Problem requirements = Although the entries hold pictures, only their words are printed back, exactly as given.

Records supplied =
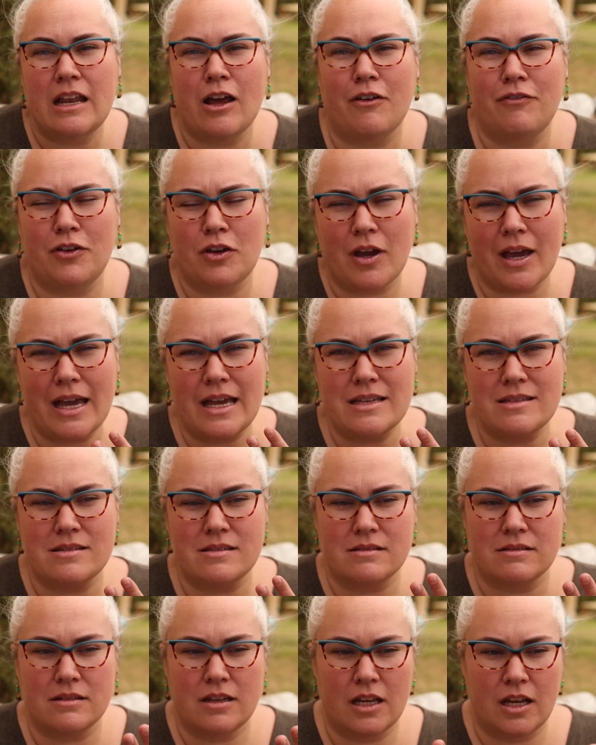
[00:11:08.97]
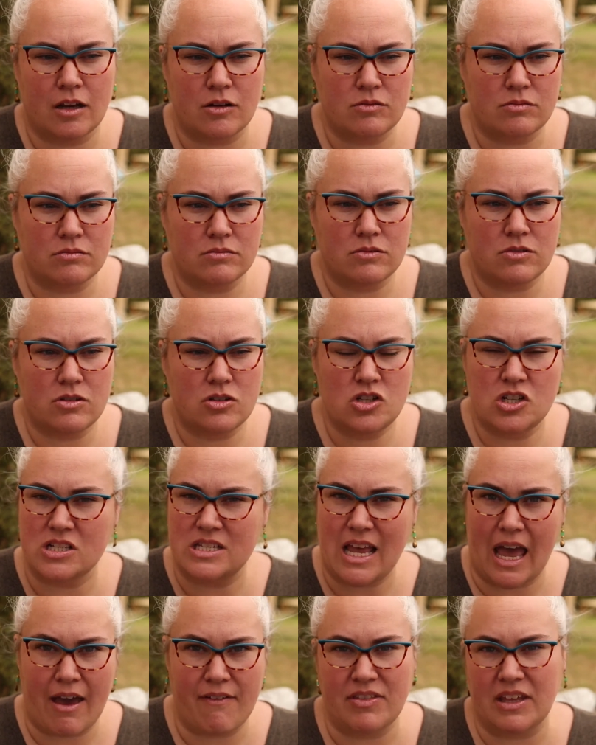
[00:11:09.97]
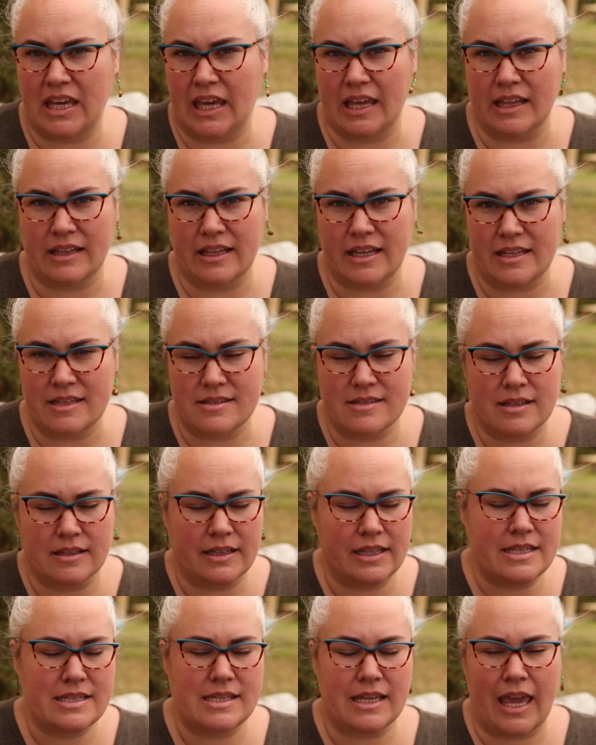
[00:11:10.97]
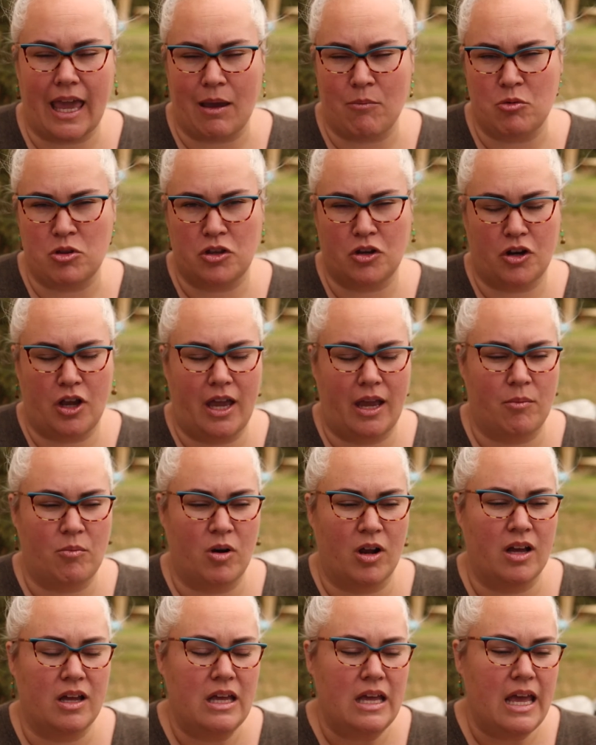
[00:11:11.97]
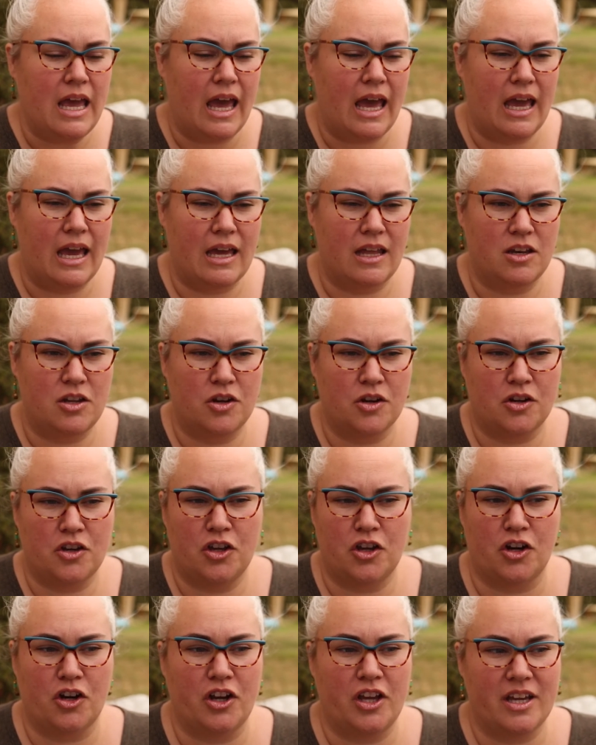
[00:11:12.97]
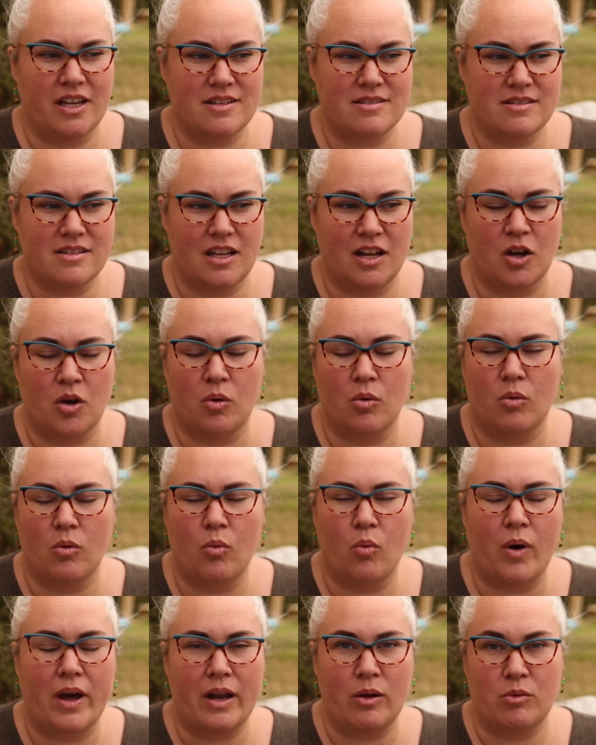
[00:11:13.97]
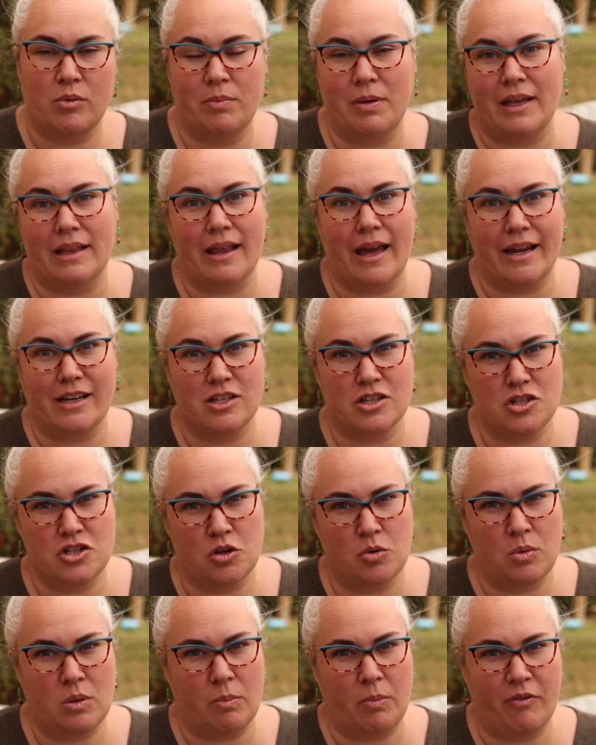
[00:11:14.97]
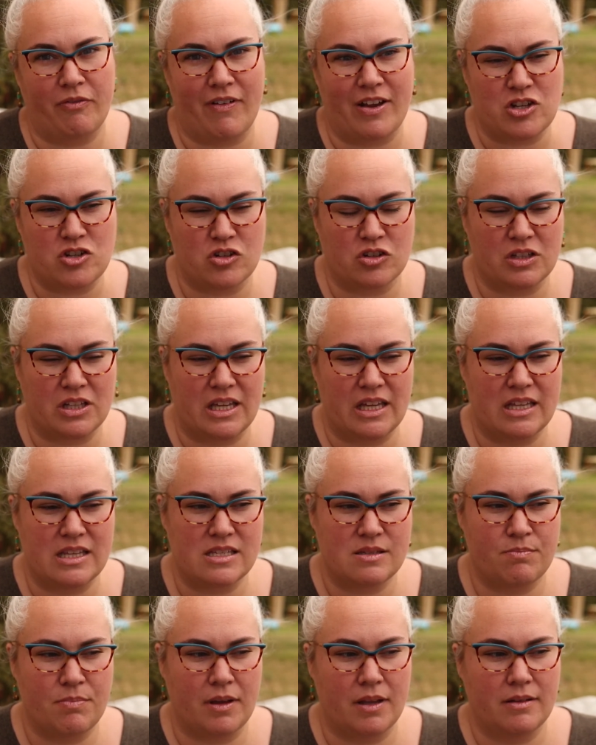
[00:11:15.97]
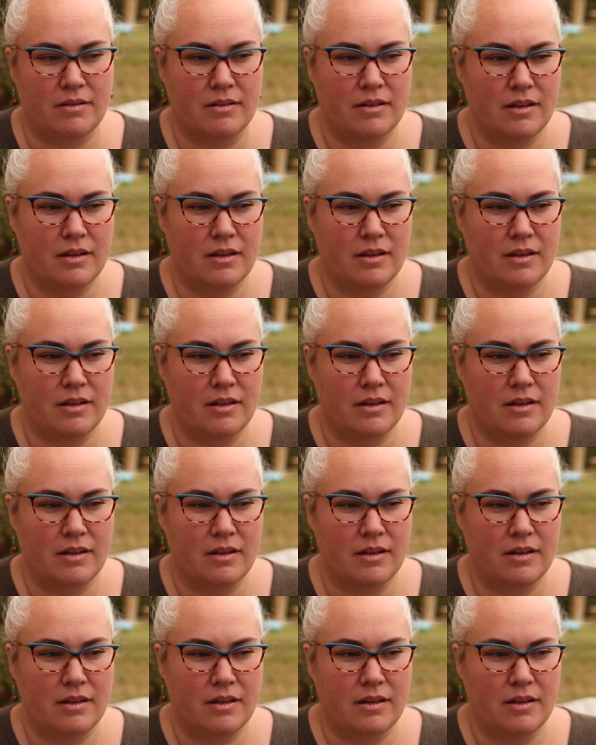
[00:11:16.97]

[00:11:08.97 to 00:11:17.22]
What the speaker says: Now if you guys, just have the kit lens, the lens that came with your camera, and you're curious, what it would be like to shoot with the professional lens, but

Response to the exercise =
[00:11:08.97]
[00:11:09.97]
[00:11:10.97]
[00:11:11.97]
[00:11:12.97]
[00:11:13.97]
[00:11:14.97]
[00:11:15.97]
[00:11:16.97]

[00:11:08.97 to 00:11:17.22]
What the speaker says: Now if you guys, just have the kit lens, the lens that came with your camera, and you're curious, what it would be like to shoot with the professional lens, but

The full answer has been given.